PROMPT >>
Skip the pictures. Give all the data again exactly.

(STORED DATA)

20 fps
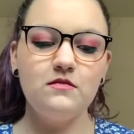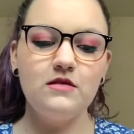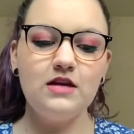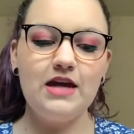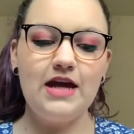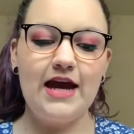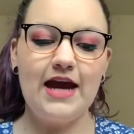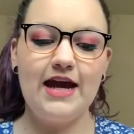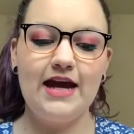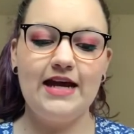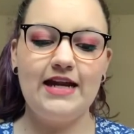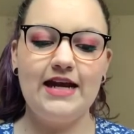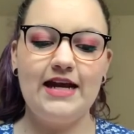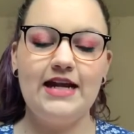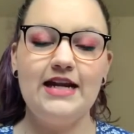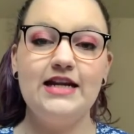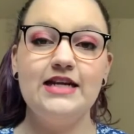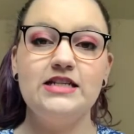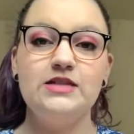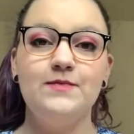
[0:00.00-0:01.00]
And
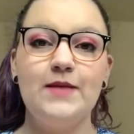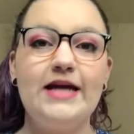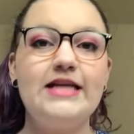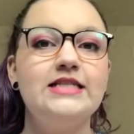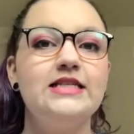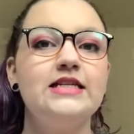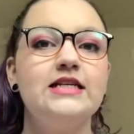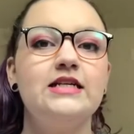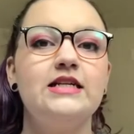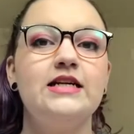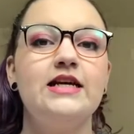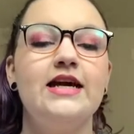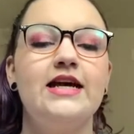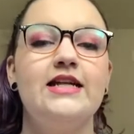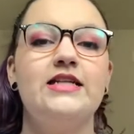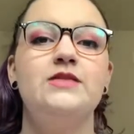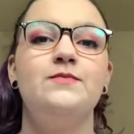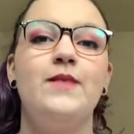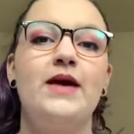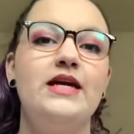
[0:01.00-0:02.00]
it is
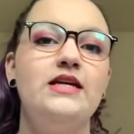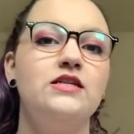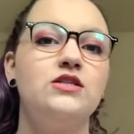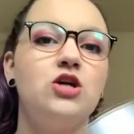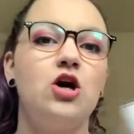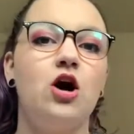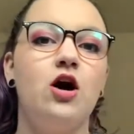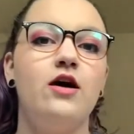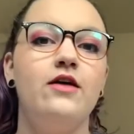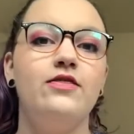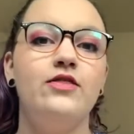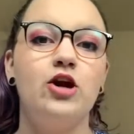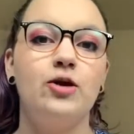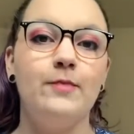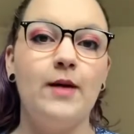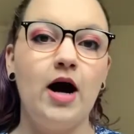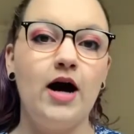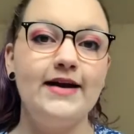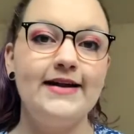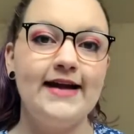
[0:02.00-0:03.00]
based on their
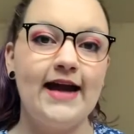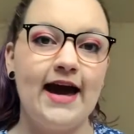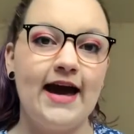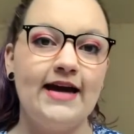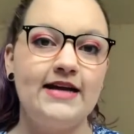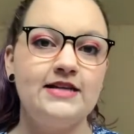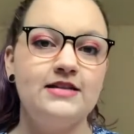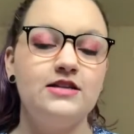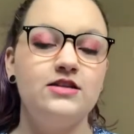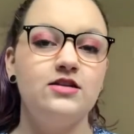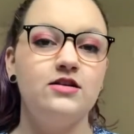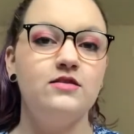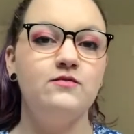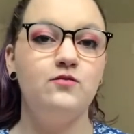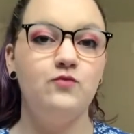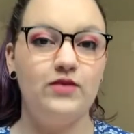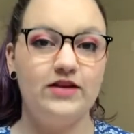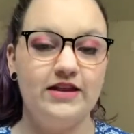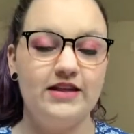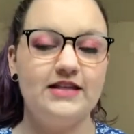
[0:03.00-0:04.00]
podcast
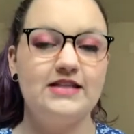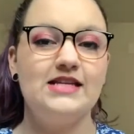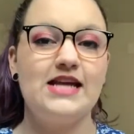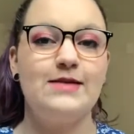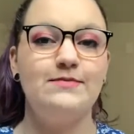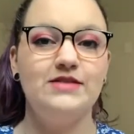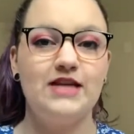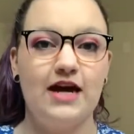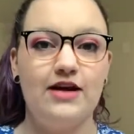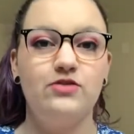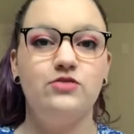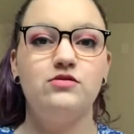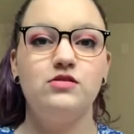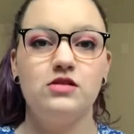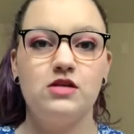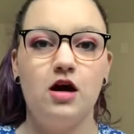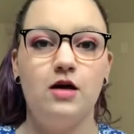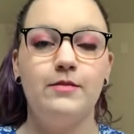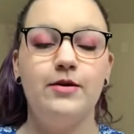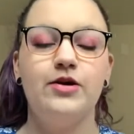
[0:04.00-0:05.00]
with the same title,
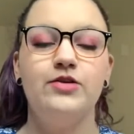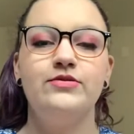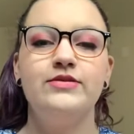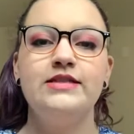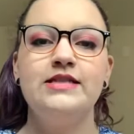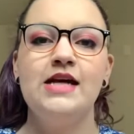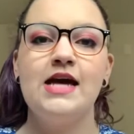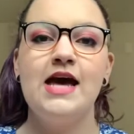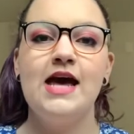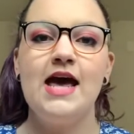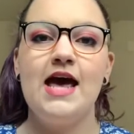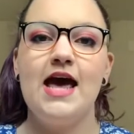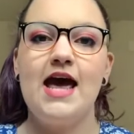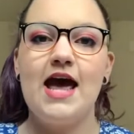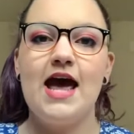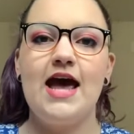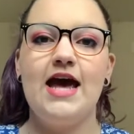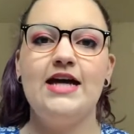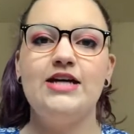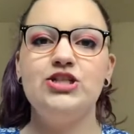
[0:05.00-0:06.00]
Sawbones.
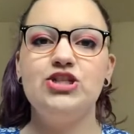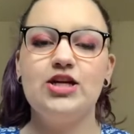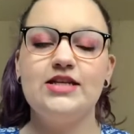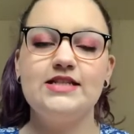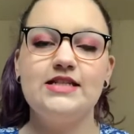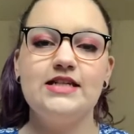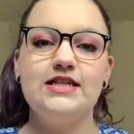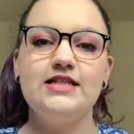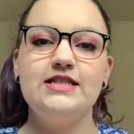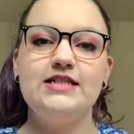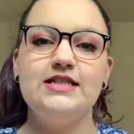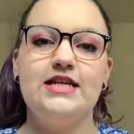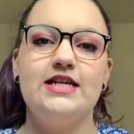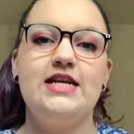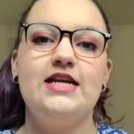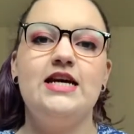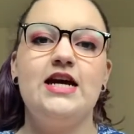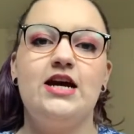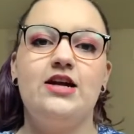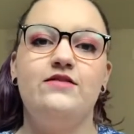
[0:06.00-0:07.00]
And Justin and
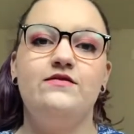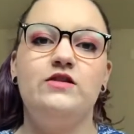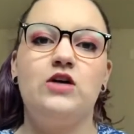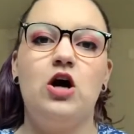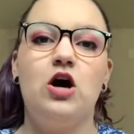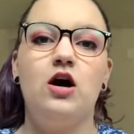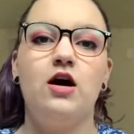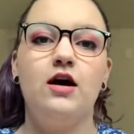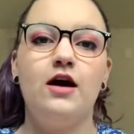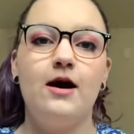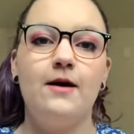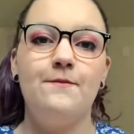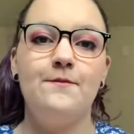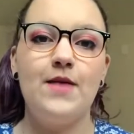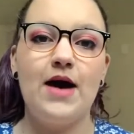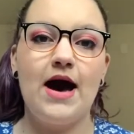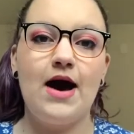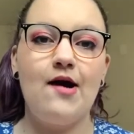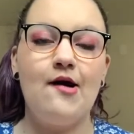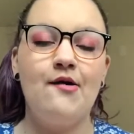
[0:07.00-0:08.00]
Sydney kind of talk
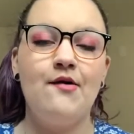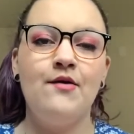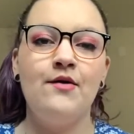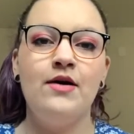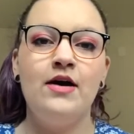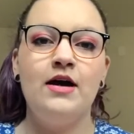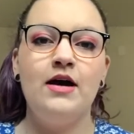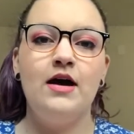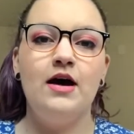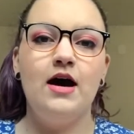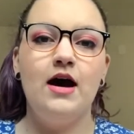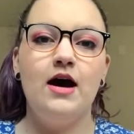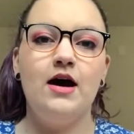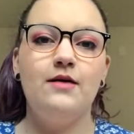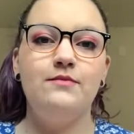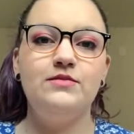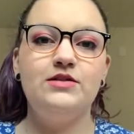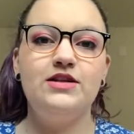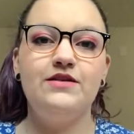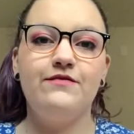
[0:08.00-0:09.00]
about
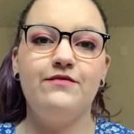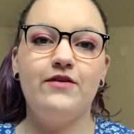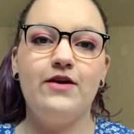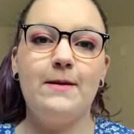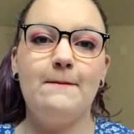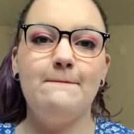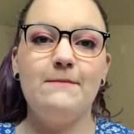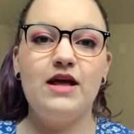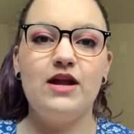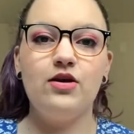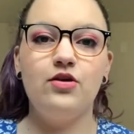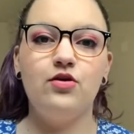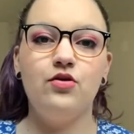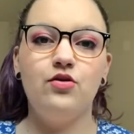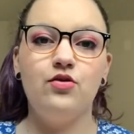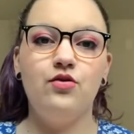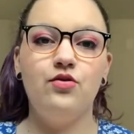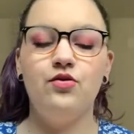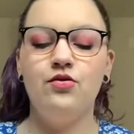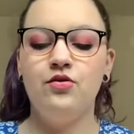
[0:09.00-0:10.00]
different
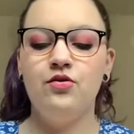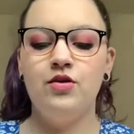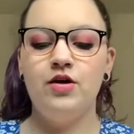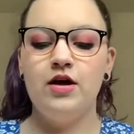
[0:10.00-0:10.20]
medical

(End STORED DATA)

ANSWER TO THIS EXERCISE >>
20 fps
[0:00.00-0:01.00]
And
[0:01.00-0:02.00]
it is
[0:02.00-0:03.00]
based on their
[0:03.00-0:04.00]
podcast
[0:04.00-0:05.00]
with the same title,
[0:05.00-0:06.00]
Sawbones.
[0:06.00-0:07.00]
And Justin and
[0:07.00-0:08.00]
Sydney kind of talk
[0:08.00-0:09.00]
about
[0:09.00-0:10.00]
different
[0:10.00-0:10.20]
medical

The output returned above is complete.